Leave out the pictures. Return every record otherwise untouched.

(Beginning of DATA SECTION)

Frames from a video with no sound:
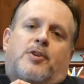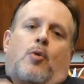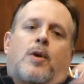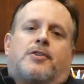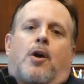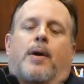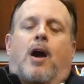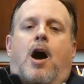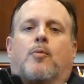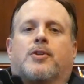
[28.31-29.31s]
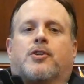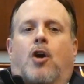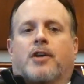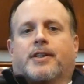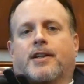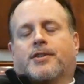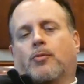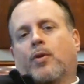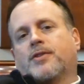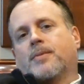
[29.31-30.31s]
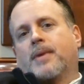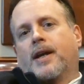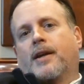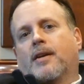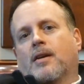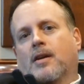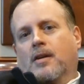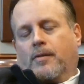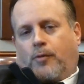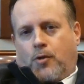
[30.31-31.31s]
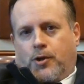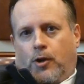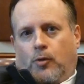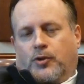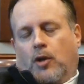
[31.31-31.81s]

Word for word: So what's going on? What's causing this, and what does it mean for you?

(End of DATA SECTION)

__RESULT OF THIS EXERCISE__.
Frames from a video with no sound:
[28.31-29.31s]
[29.31-30.31s]
[30.31-31.31s]
[31.31-31.81s]

Word for word: So what's going on? What's causing this, and what does it mean for you?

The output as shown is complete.